TASK ITEM: All of the records that follow need to be copied word for word, without the pictures.

[Saved entries]

______________________________

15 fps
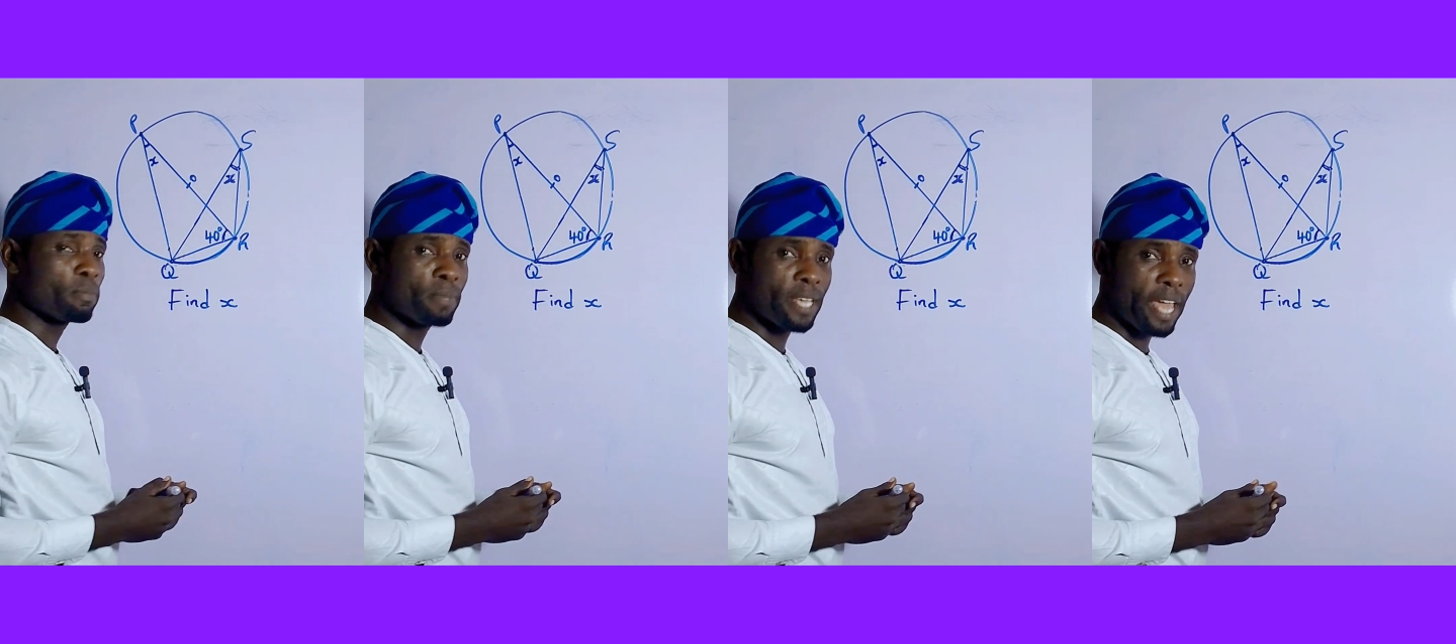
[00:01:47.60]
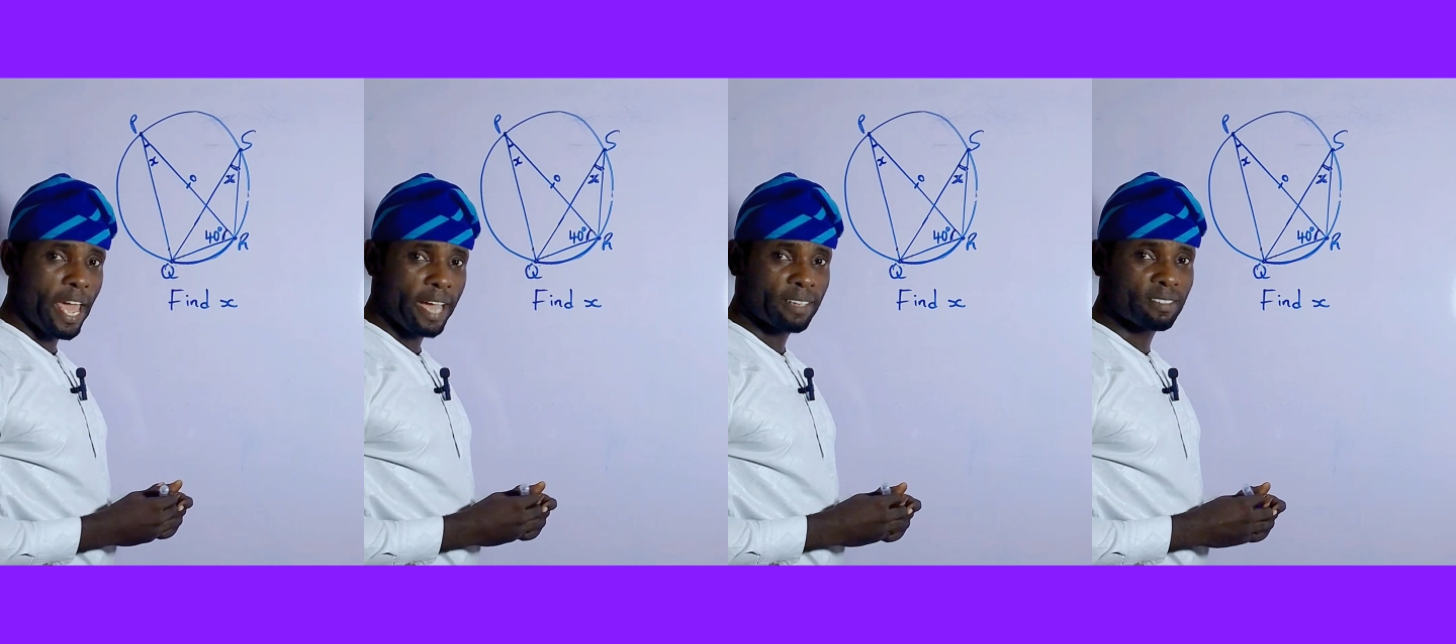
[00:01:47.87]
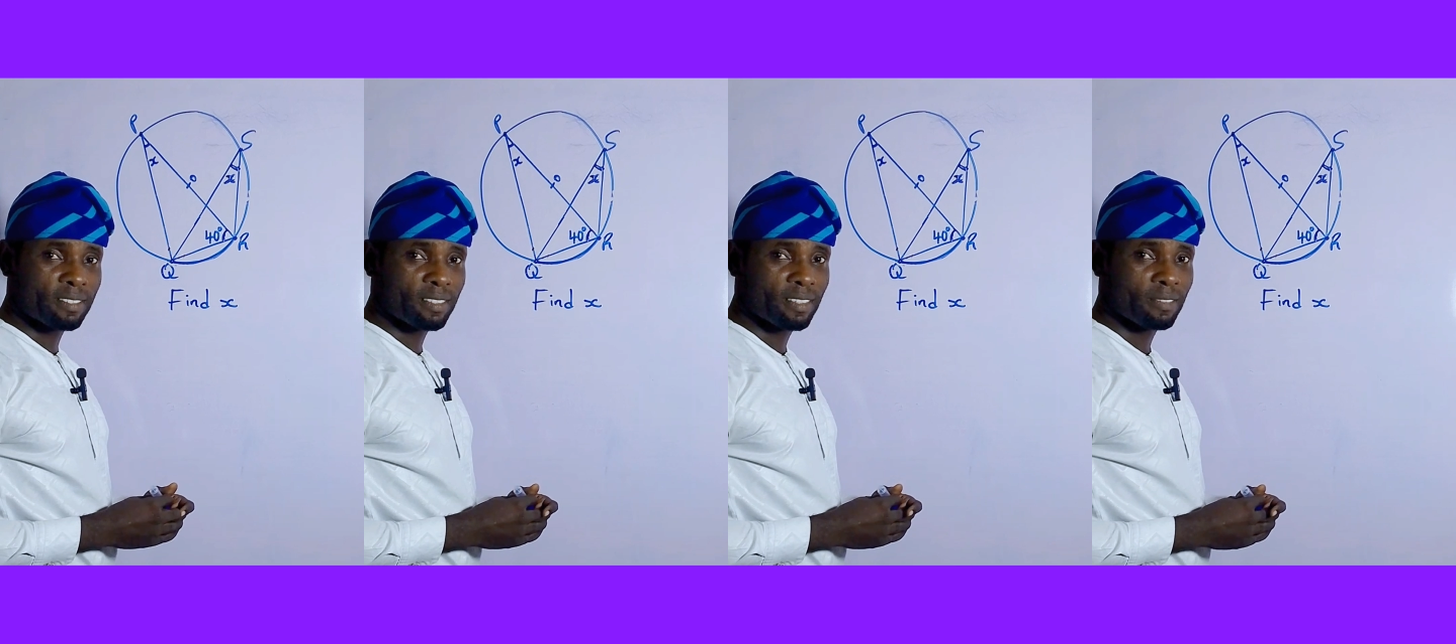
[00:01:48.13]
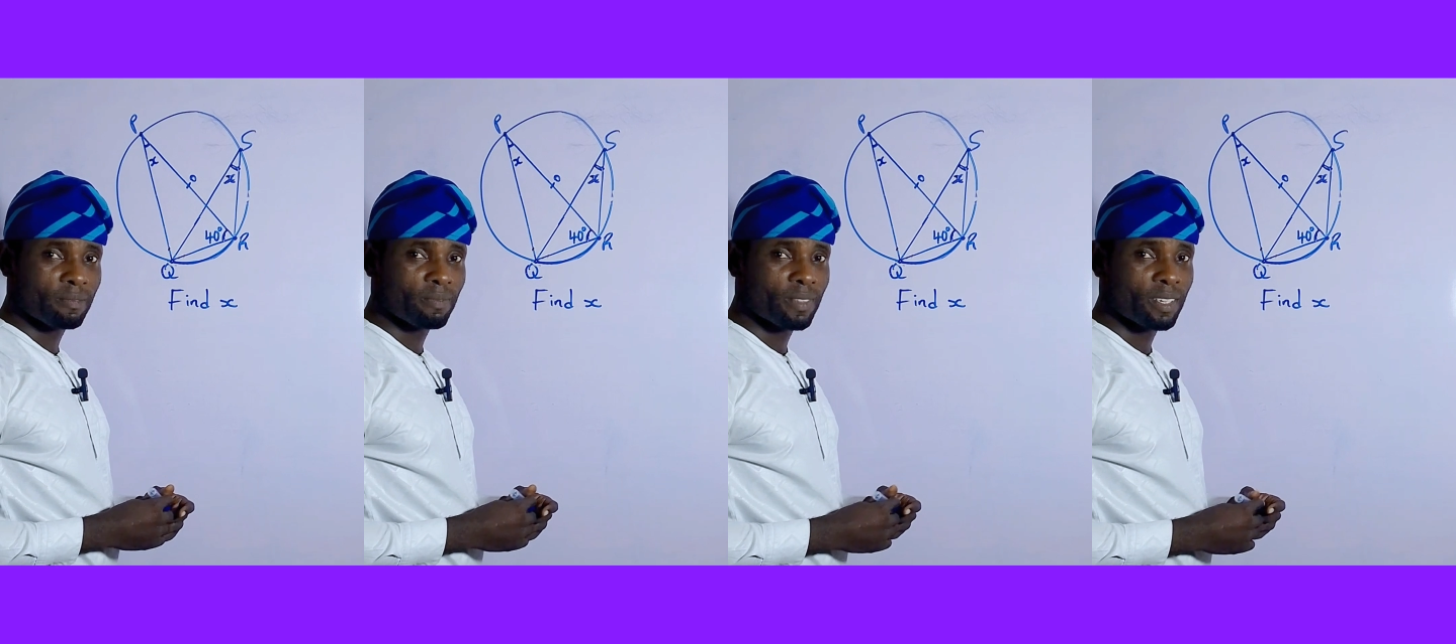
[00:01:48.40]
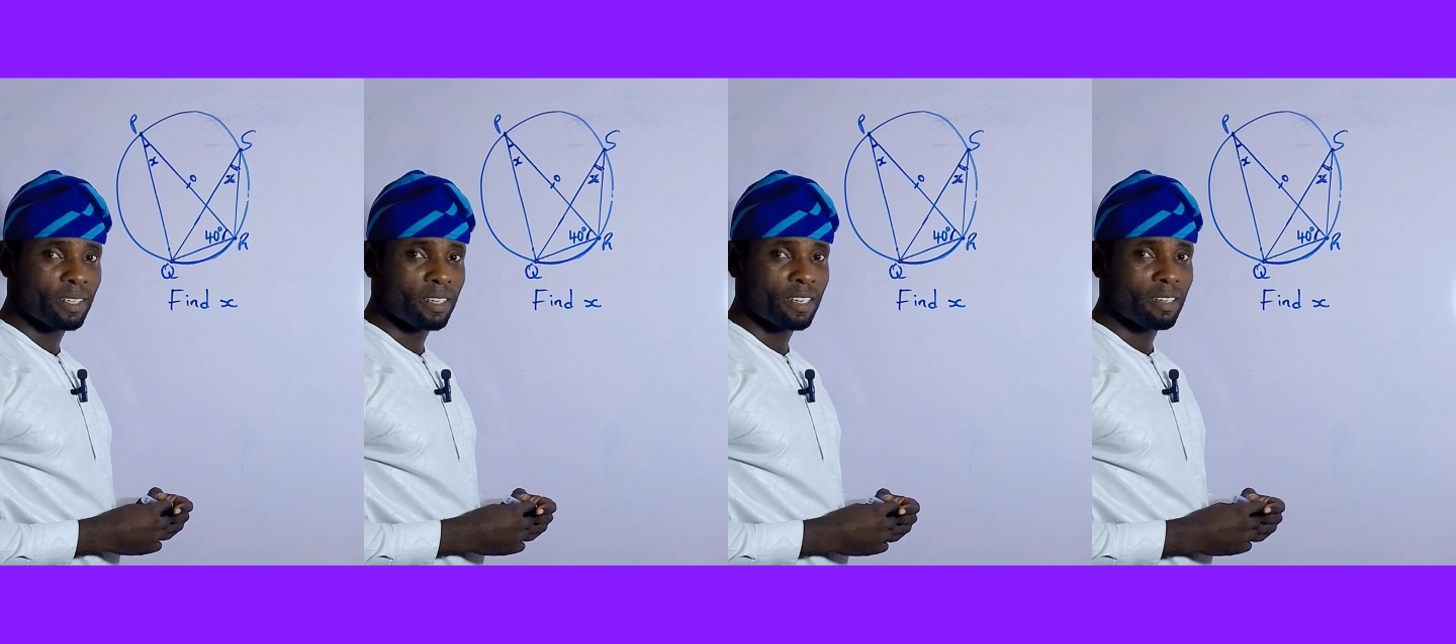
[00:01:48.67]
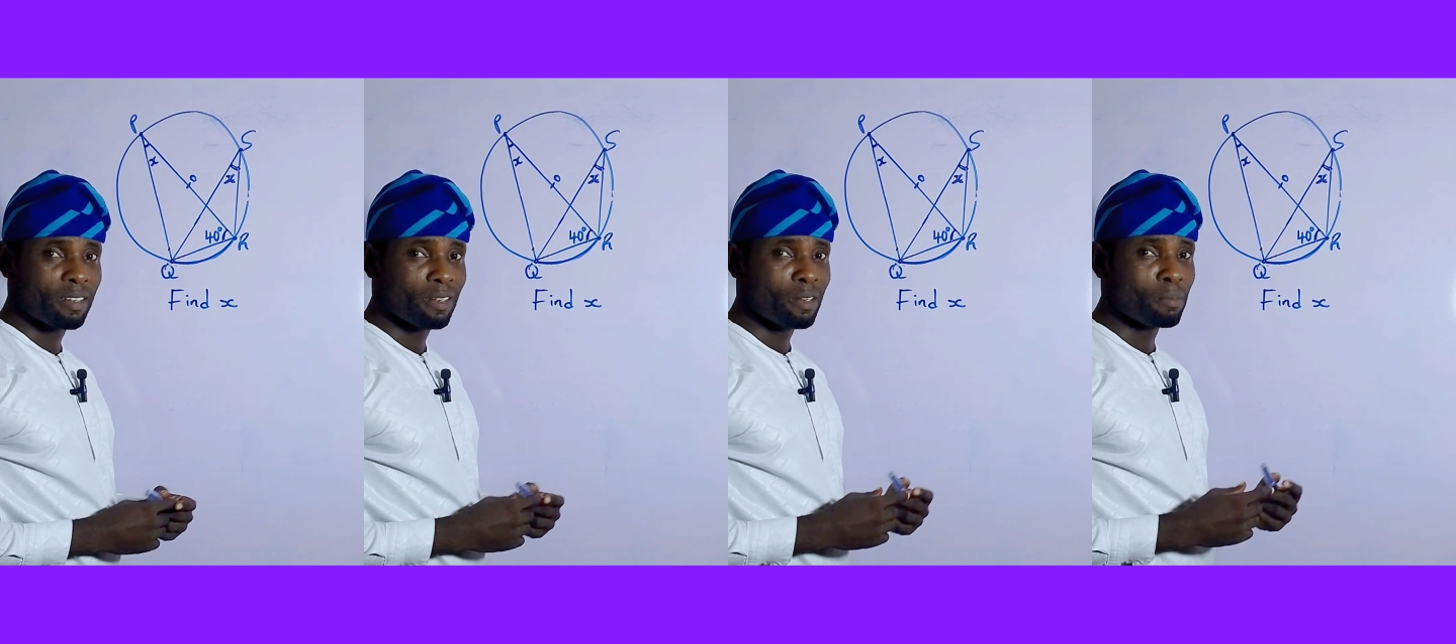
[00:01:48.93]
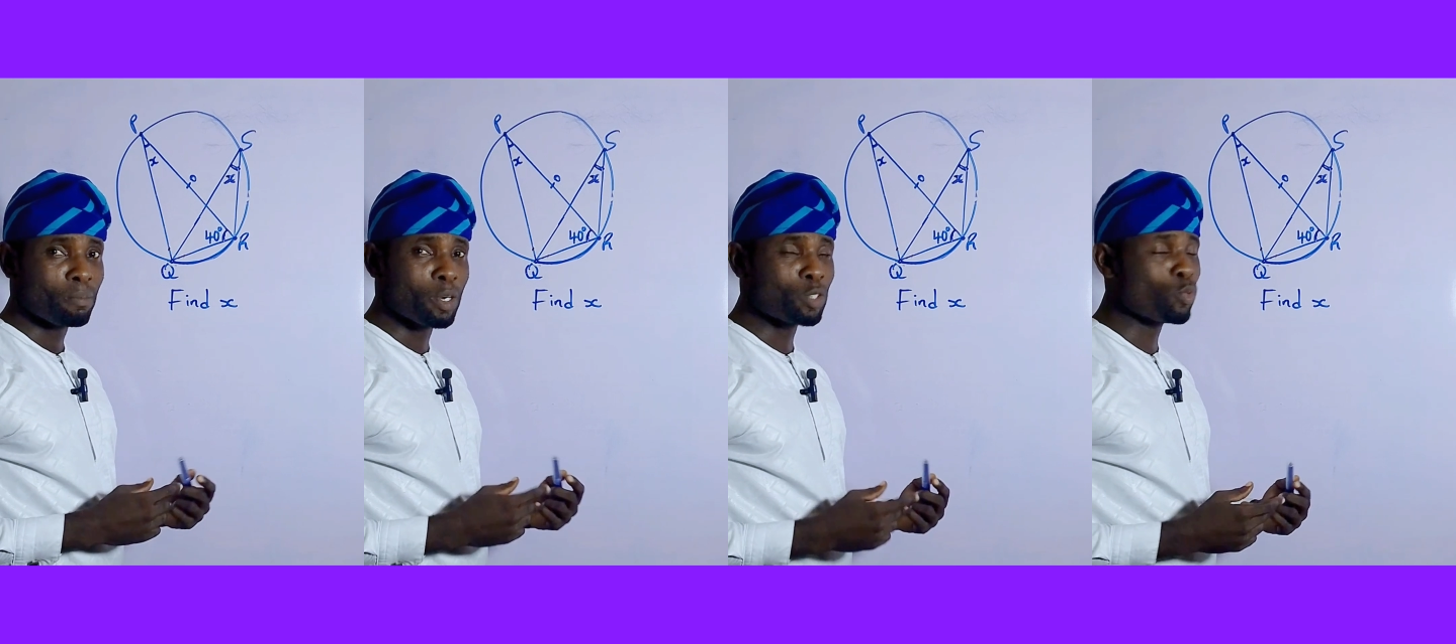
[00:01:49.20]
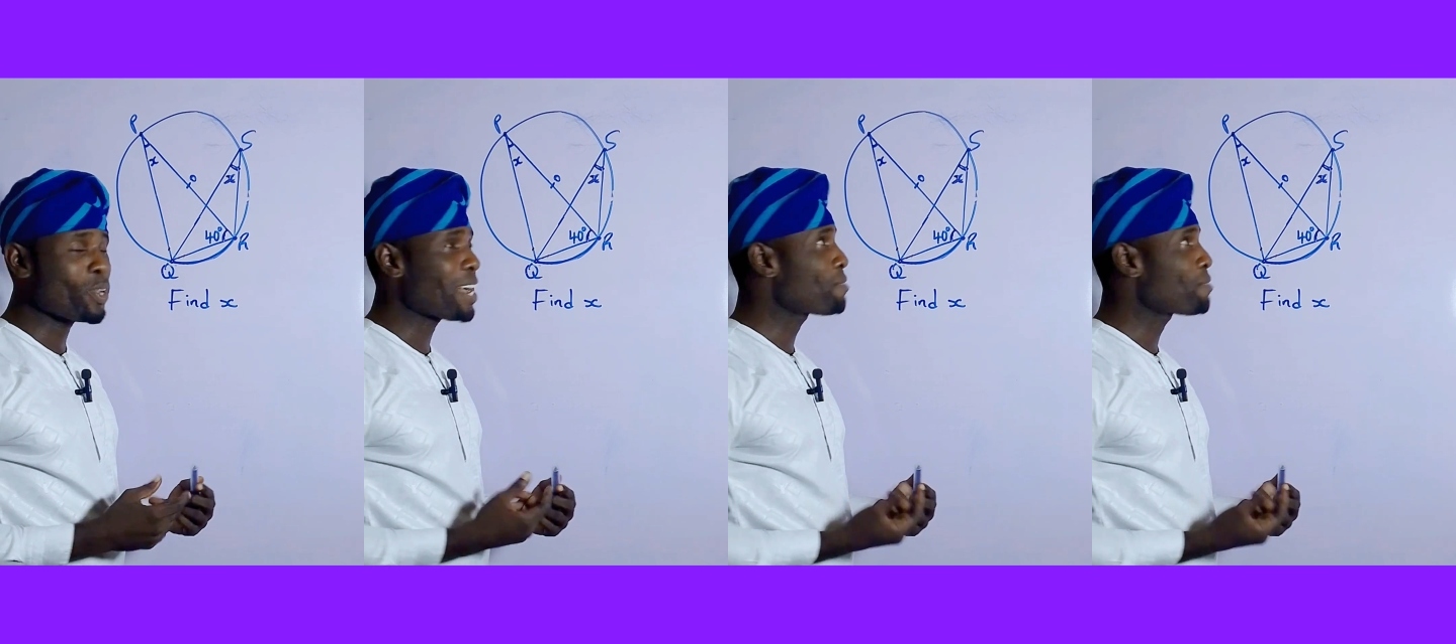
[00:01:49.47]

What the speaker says: be x. But we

______________________________

SOLUTION FOR THIS TASK:
15 fps
[00:01:47.60]
[00:01:47.87]
[00:01:48.13]
[00:01:48.40]
[00:01:48.67]
[00:01:48.93]
[00:01:49.20]
[00:01:49.47]

What the speaker says: be x. But we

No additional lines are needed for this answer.